Really? I was under the impression that in the U.S. the schools in rich neighbourhoods get more funding than those in poor neighbourhoods.

(Yep, this is a pretty late response, but I was on a "break")


One difference is that rich area schools can cut out a lot of the social worker stuff and spend more money on actual education of the students.
 
I don't think it's just "mild social influence" or that it is unintentional. It certainly goes beyond that in a lot of places, especially where rhetoric about teaching children 'the right values' is prevalent. I think it would be silly to deny that this happens. And to some extent, I think it is fairly important to the formation of mass society.

You're completely missing the point. Indoctrination does happen in some schools. It might even take place in most schools around the world, to some extent. But it is not a necessary and inevitable part of schooling, let alone its defining feature.
 
No, I think it happens almost by necessity. Let me illustrate this point. Since I was little, I was taught that education is important to success in later life (and I'm sure the vast majority of the people here share the same experience). Was I convinced through reasoned arguments about why I should wake up to go to school every morning and pay attention in class? No, at most I was presented with a simplistic account of education as a means of getting some kind of prestigious or at least decently-paying job, and through emotionally demonstrative (I'm not sure if that's the right way of describing it, but I think it should be pretty clear what I mean here) means of conditioning I was taught to regard that as a matter of vital importance. All of that is not untrue, but it is simplistic and it was largely presented as a natural fact of human society. And it certainly facilitates the process of education, especially with regard to the latter's function as a means of providing the economy with a skilled workforce.
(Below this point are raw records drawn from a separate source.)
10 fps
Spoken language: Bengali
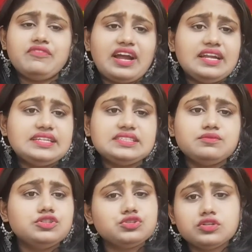ফ্যাকাল্টিতে
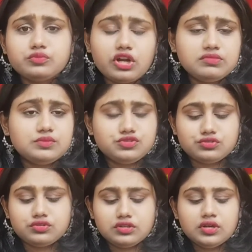ভীষণ প্রবলেম
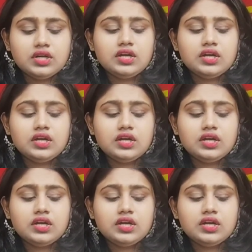শুরু হলোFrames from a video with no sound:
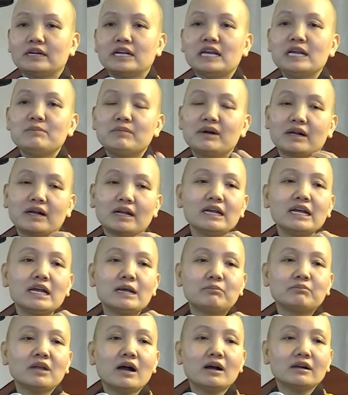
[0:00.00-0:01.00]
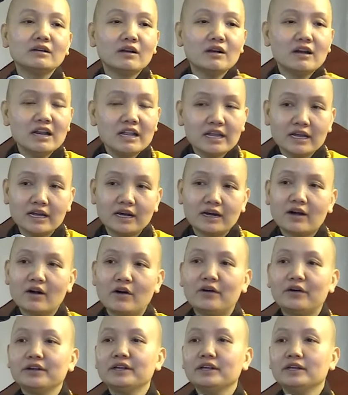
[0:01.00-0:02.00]
Khi mà cái nghiệp thức nó lìa
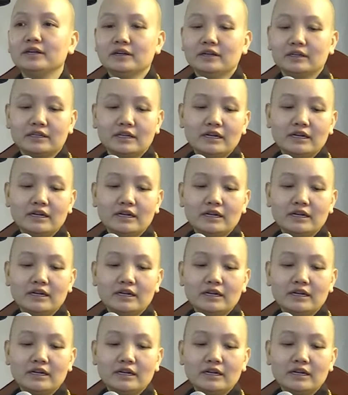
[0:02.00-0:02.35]
khỏi,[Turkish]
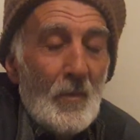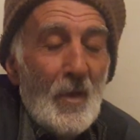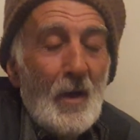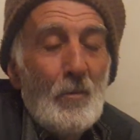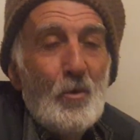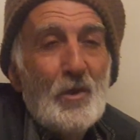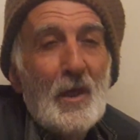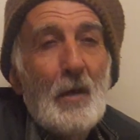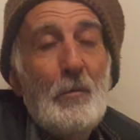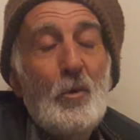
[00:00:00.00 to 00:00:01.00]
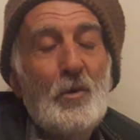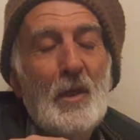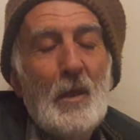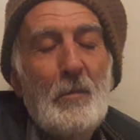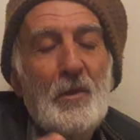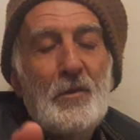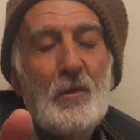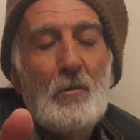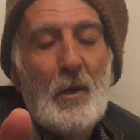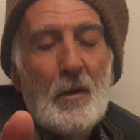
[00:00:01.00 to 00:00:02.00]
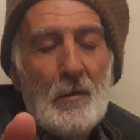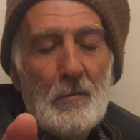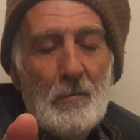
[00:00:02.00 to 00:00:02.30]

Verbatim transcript: ya burada, bir durumu mu burada var? Burada bir sır var.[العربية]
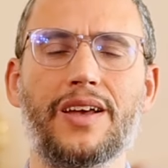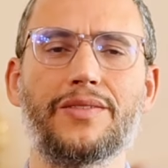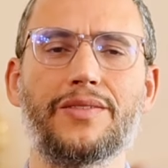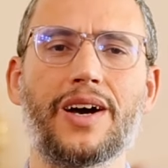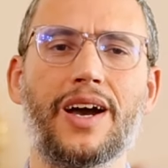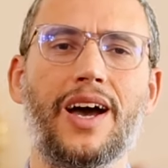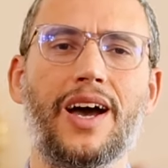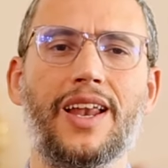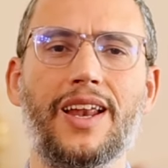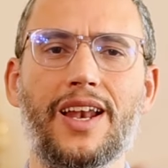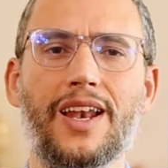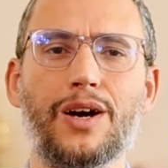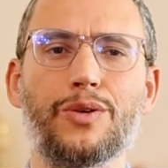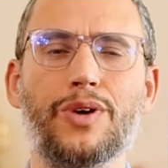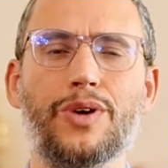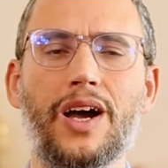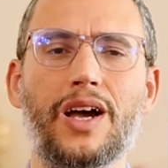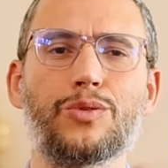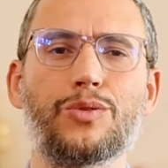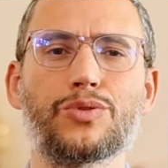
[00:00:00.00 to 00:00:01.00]
فقال
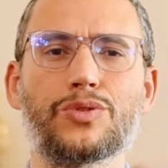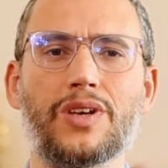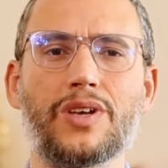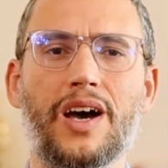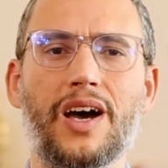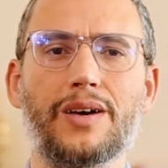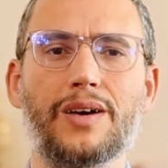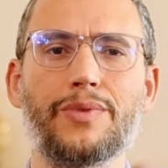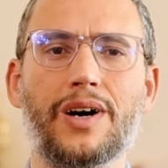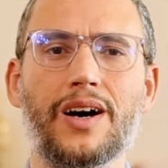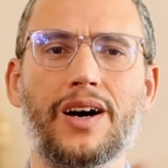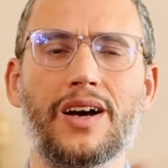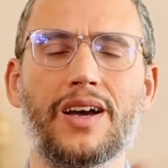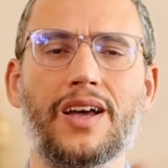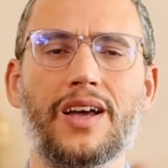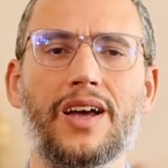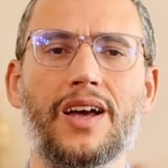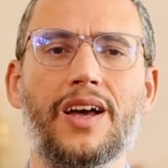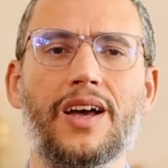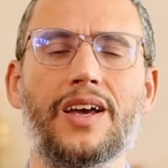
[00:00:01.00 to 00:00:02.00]
له أحد الصحابة
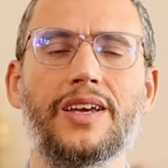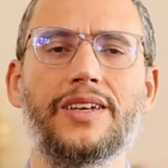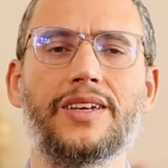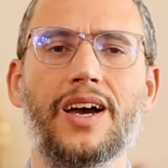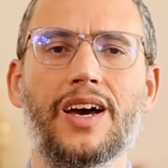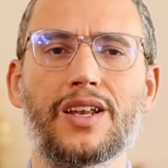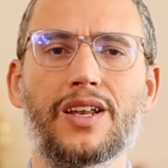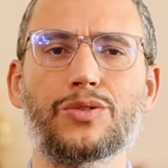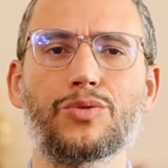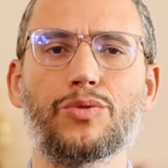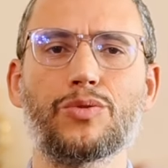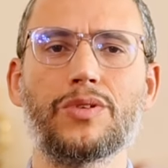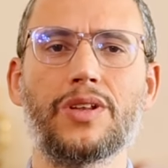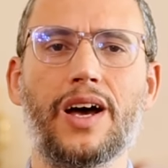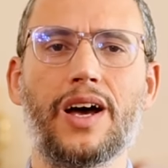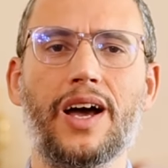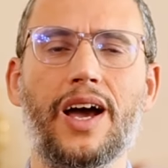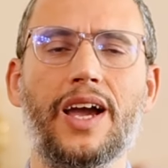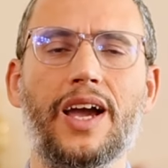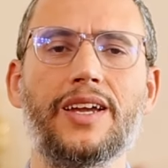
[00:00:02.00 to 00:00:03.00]
يا رسول
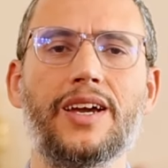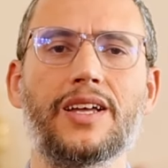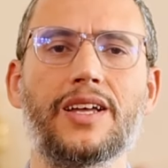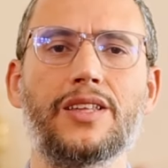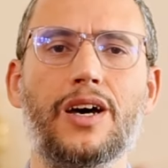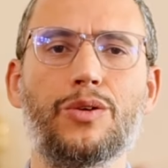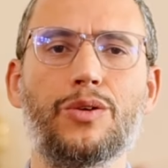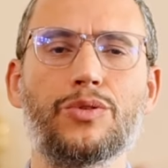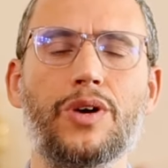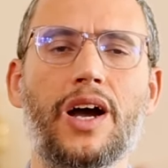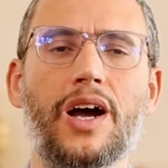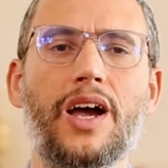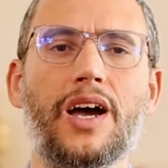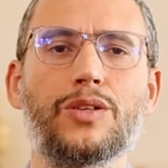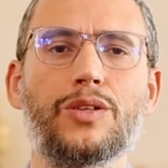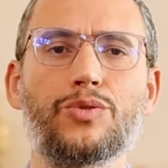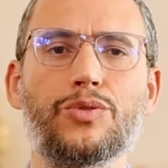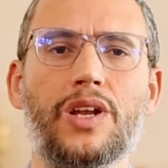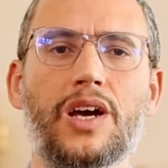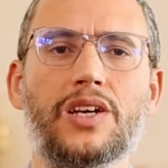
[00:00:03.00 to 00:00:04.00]
الله أيضع
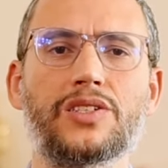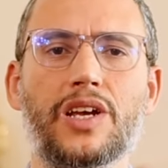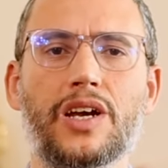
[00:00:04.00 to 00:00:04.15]
أحدناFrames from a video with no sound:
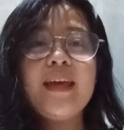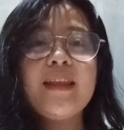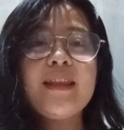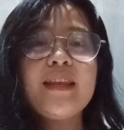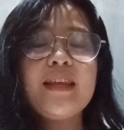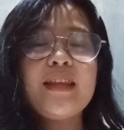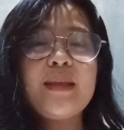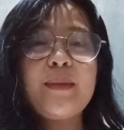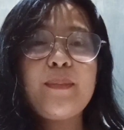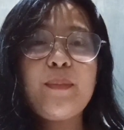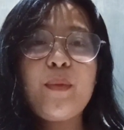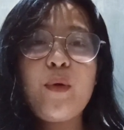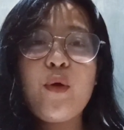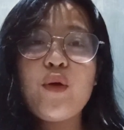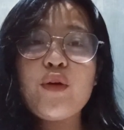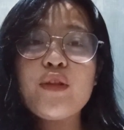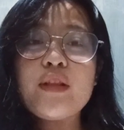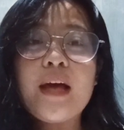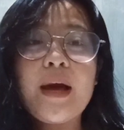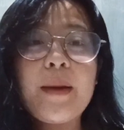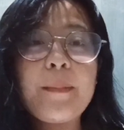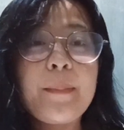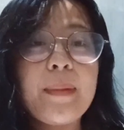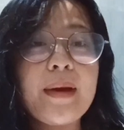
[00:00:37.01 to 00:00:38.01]
Hindi na po ako
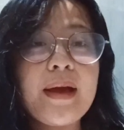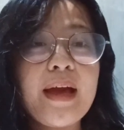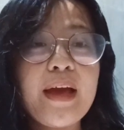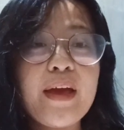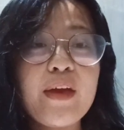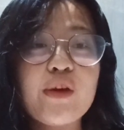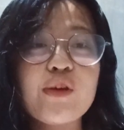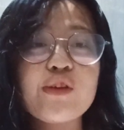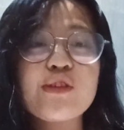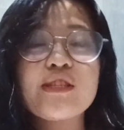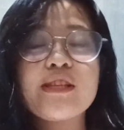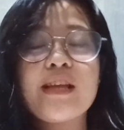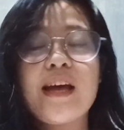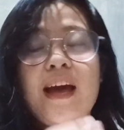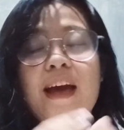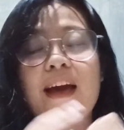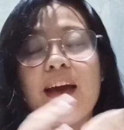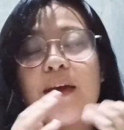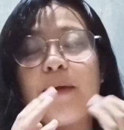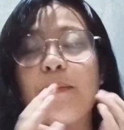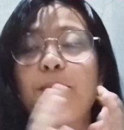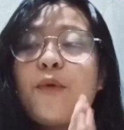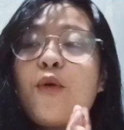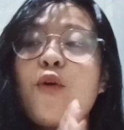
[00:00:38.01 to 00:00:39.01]
nakapag-ayos ng
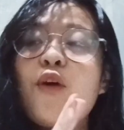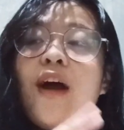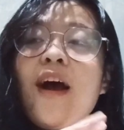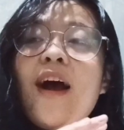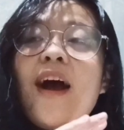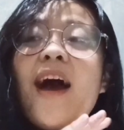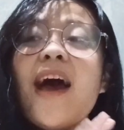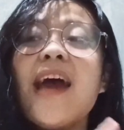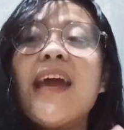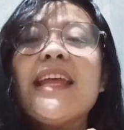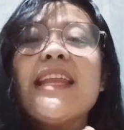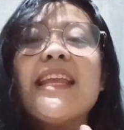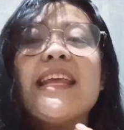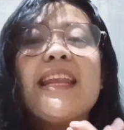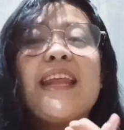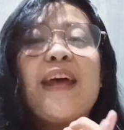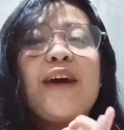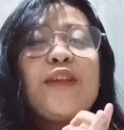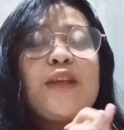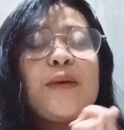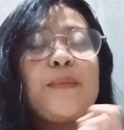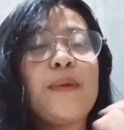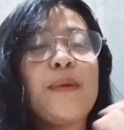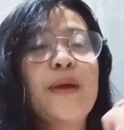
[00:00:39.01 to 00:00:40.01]
aking mukha. Hindi
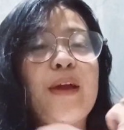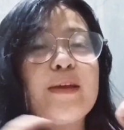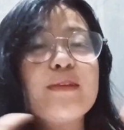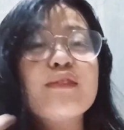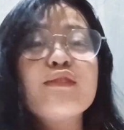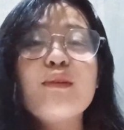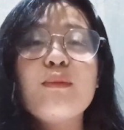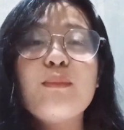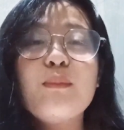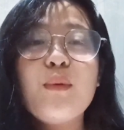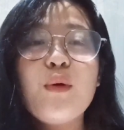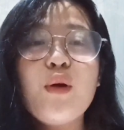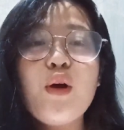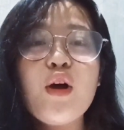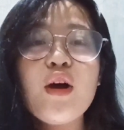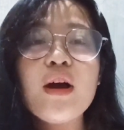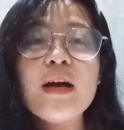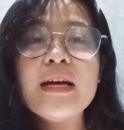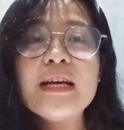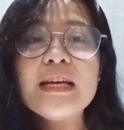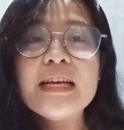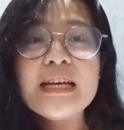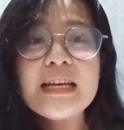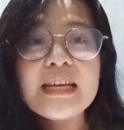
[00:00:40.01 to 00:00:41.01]
na nakapag-ayos ng
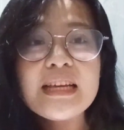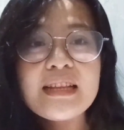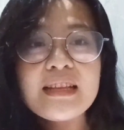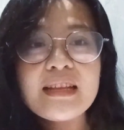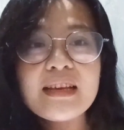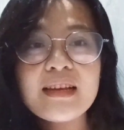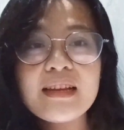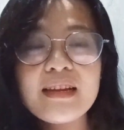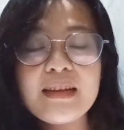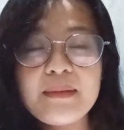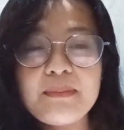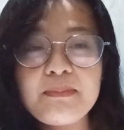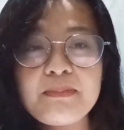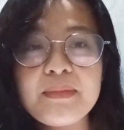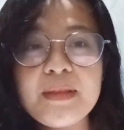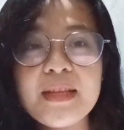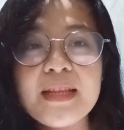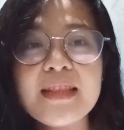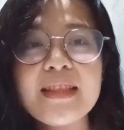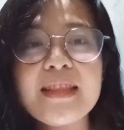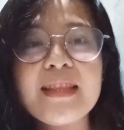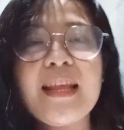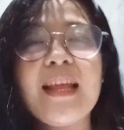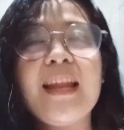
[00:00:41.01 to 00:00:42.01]
buhok. Nag-lip
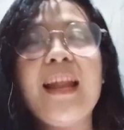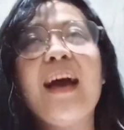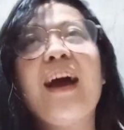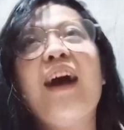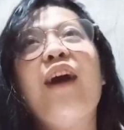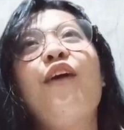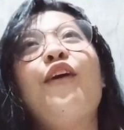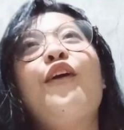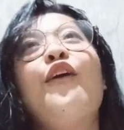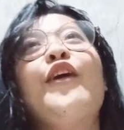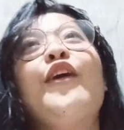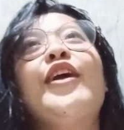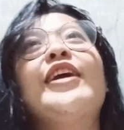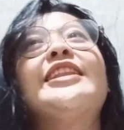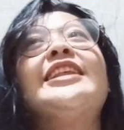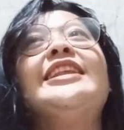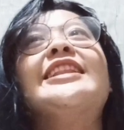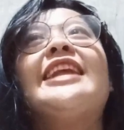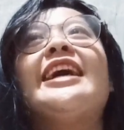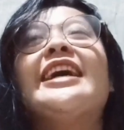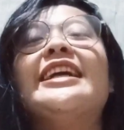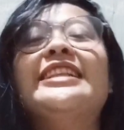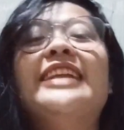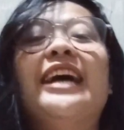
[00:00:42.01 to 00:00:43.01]
tint na lang ako and
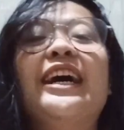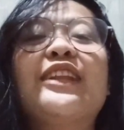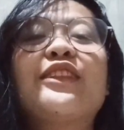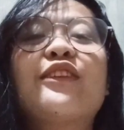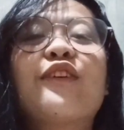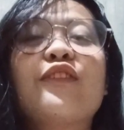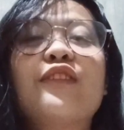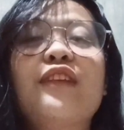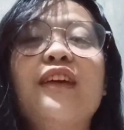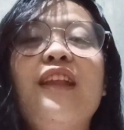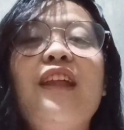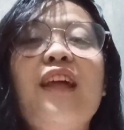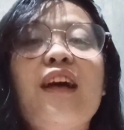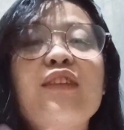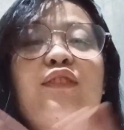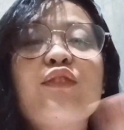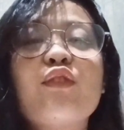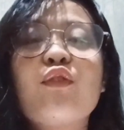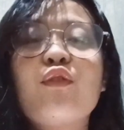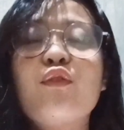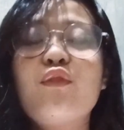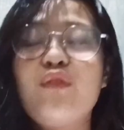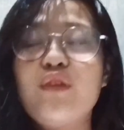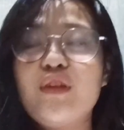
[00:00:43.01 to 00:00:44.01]
idadaan ko na lang
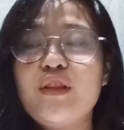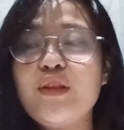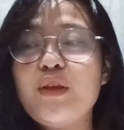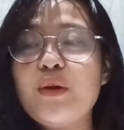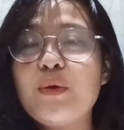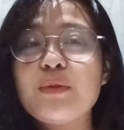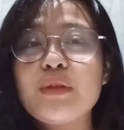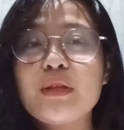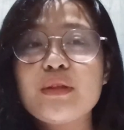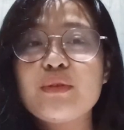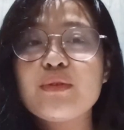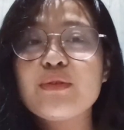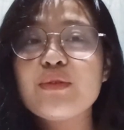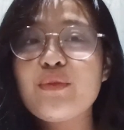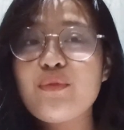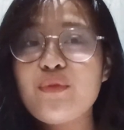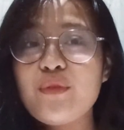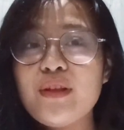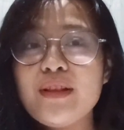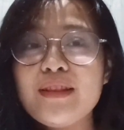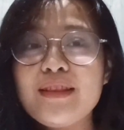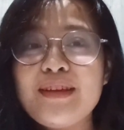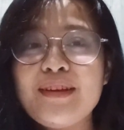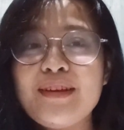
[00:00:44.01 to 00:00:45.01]
tong video na to sa
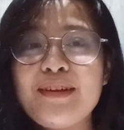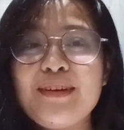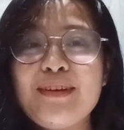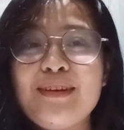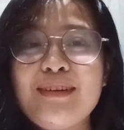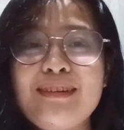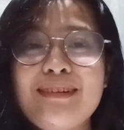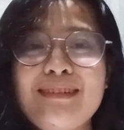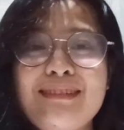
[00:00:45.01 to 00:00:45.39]
filter.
In fact, the failure to 'teach' kids all of that has often been blamed for the perpetuation of a social and economic underclass in certain societies - heck, IIRC, this has been brought up multiple times in this thread. And I think that is a reasonable point. Why would so many children willingly submit to being educated in schools if they were not told that it was important to them and perhaps to society? And if they don't get with the programme, so to speak, they would actually be at a disadvantage in our social system.

So, yeah, I don't get why you think some kind of indoctrination is not part and parcel of early education. It's not like it's conventional to regard children as rational agents.